[Saved entries]
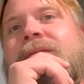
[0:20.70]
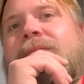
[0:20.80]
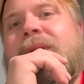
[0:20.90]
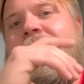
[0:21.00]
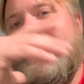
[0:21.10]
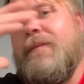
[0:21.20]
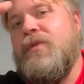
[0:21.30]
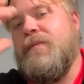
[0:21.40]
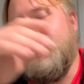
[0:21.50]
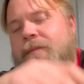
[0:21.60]
my game
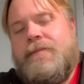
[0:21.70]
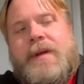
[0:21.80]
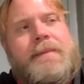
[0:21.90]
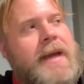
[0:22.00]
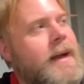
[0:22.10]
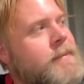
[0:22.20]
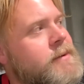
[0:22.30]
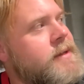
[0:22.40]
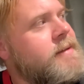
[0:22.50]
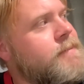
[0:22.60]
room and I'm happy
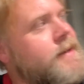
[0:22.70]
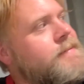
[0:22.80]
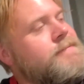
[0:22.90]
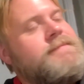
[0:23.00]
with it, but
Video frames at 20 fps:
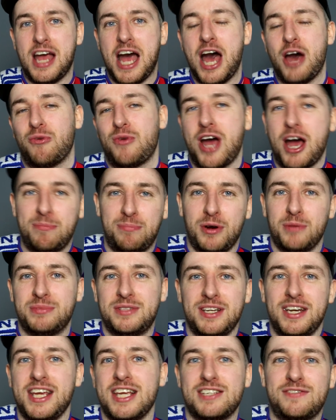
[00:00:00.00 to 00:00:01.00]
I wrap up
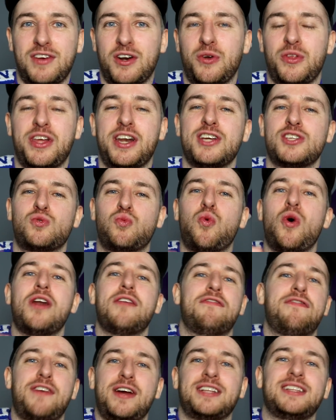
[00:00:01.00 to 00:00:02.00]
today's video, there is
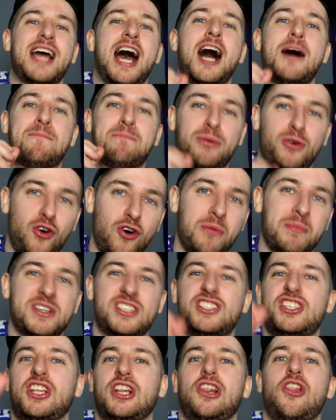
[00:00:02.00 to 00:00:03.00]
one thing that I
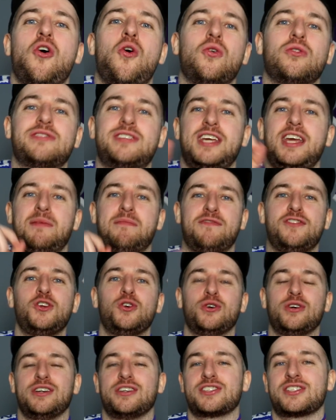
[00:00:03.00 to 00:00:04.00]
promised the long-term
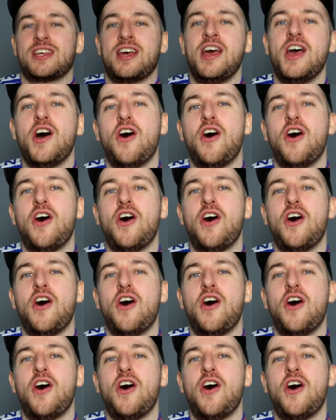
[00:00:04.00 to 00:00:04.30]
viewers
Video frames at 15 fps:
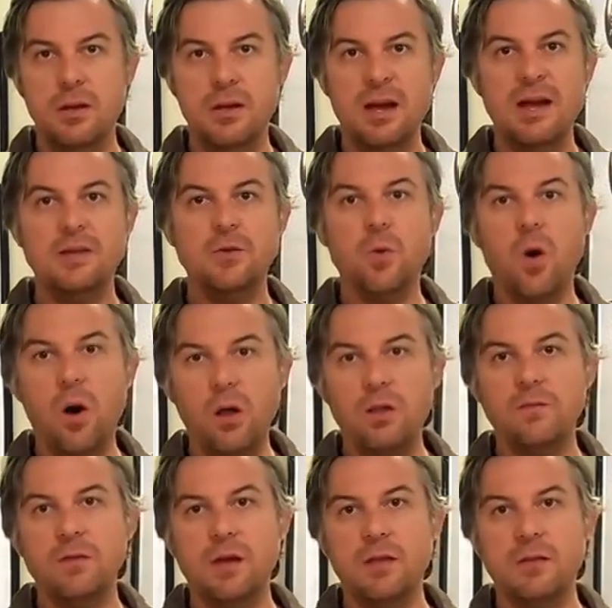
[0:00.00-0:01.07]
I do all of
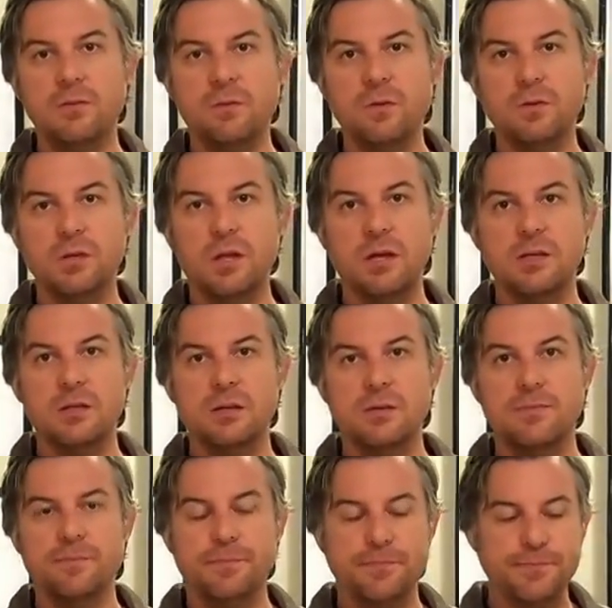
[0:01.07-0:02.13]
that in the first lesson.
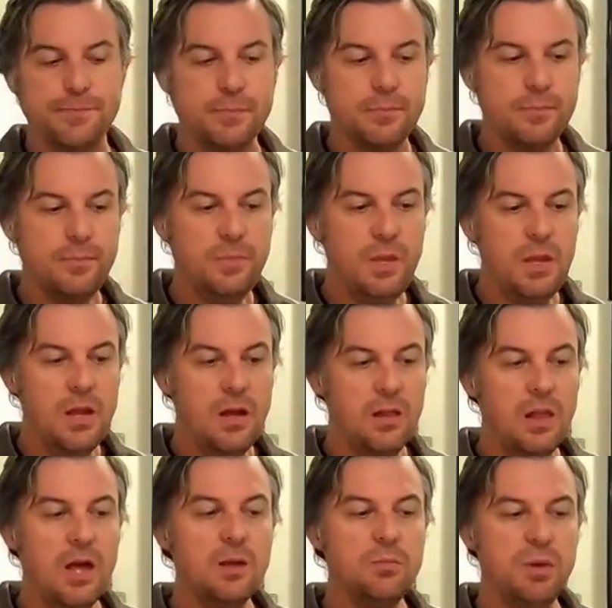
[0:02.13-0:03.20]
A
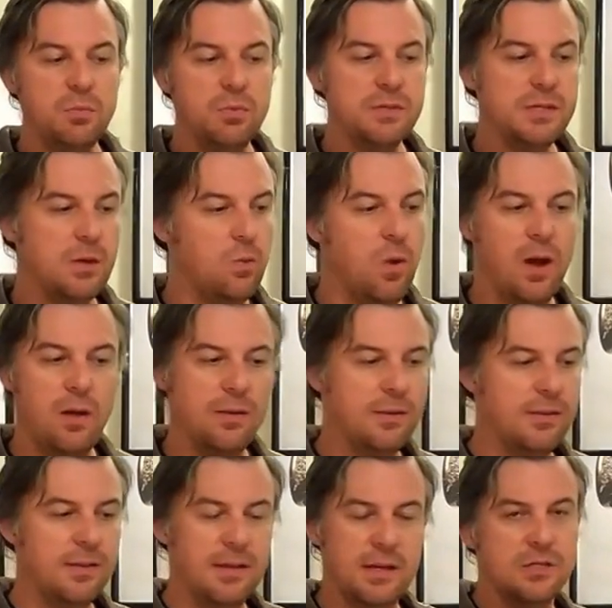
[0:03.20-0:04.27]
lot of people say, well,
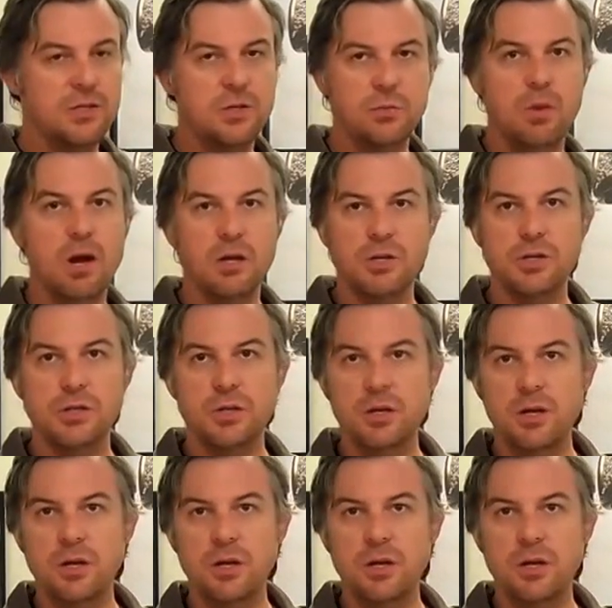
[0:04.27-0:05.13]
that's too much.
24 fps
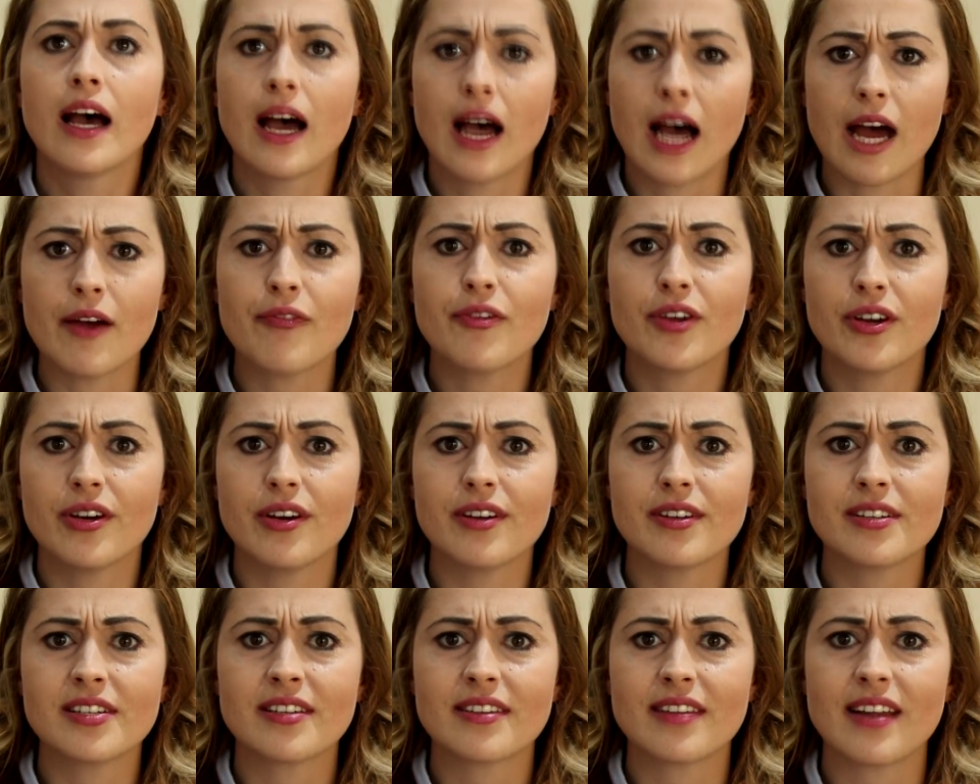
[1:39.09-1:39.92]
I've
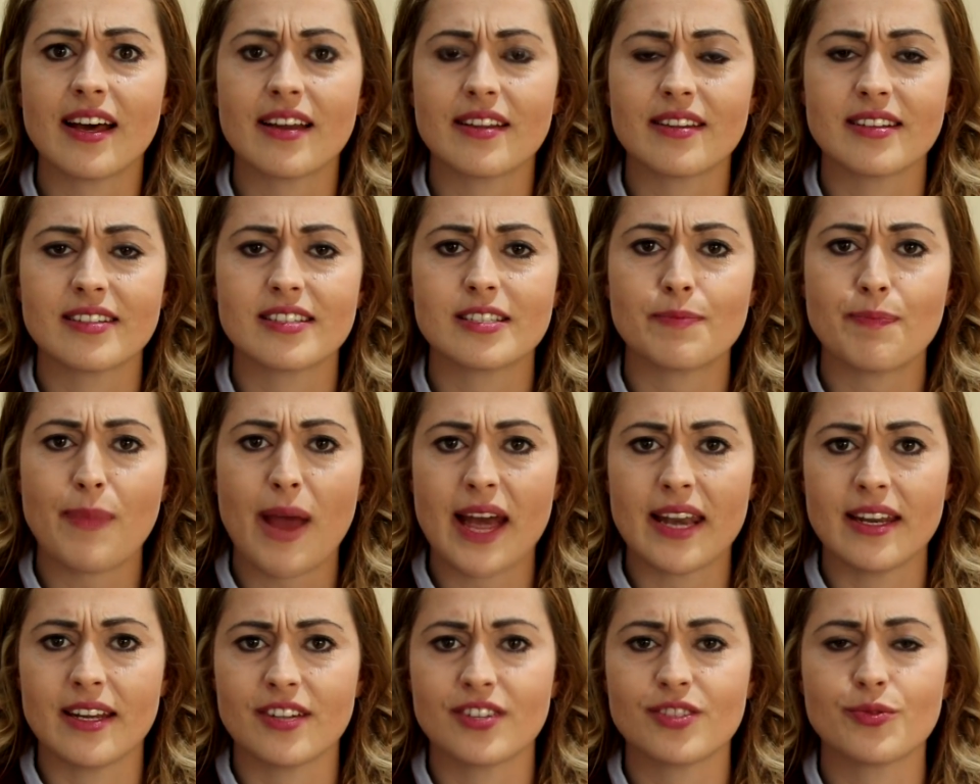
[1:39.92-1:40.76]
heard that the
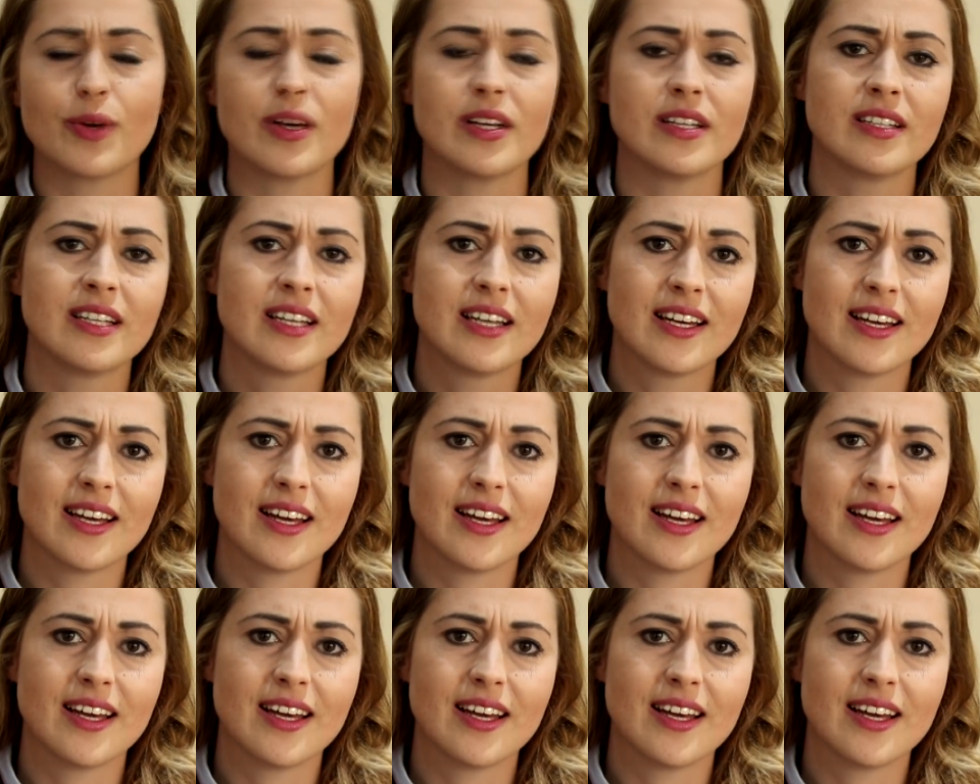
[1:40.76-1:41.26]
Spanish, well,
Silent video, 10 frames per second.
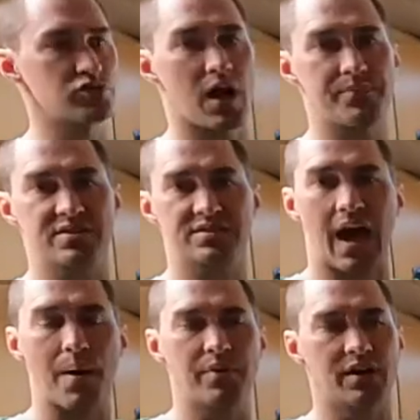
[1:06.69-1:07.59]
drop this
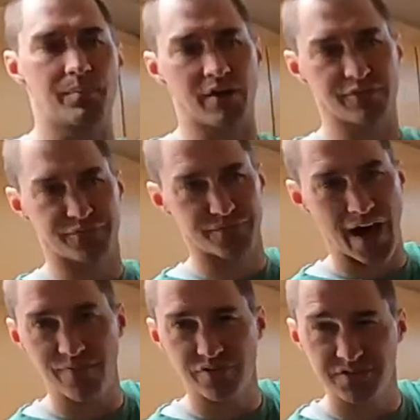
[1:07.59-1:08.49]
cabinet about
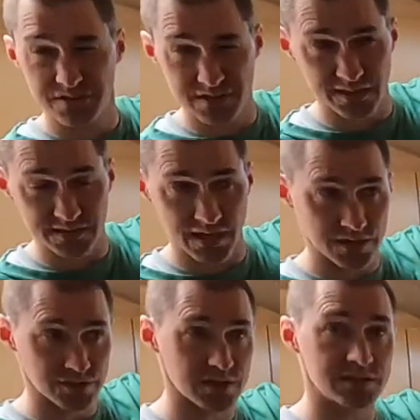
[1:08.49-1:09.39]
five or six
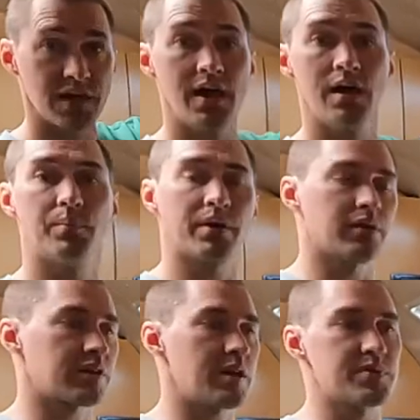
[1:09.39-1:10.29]
inches, but
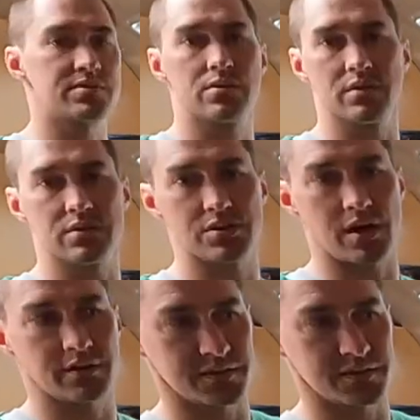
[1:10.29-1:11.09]
it'll keep it so that Shauna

→ **PROBLEM**
List, from the entries above, every line in which the word "frames" shows up.

→ **ANSWER TO THIS EXERCISE**
Video frames at 20 fps:
Video frames at 15 fps:
Silent video, 10 frames per second.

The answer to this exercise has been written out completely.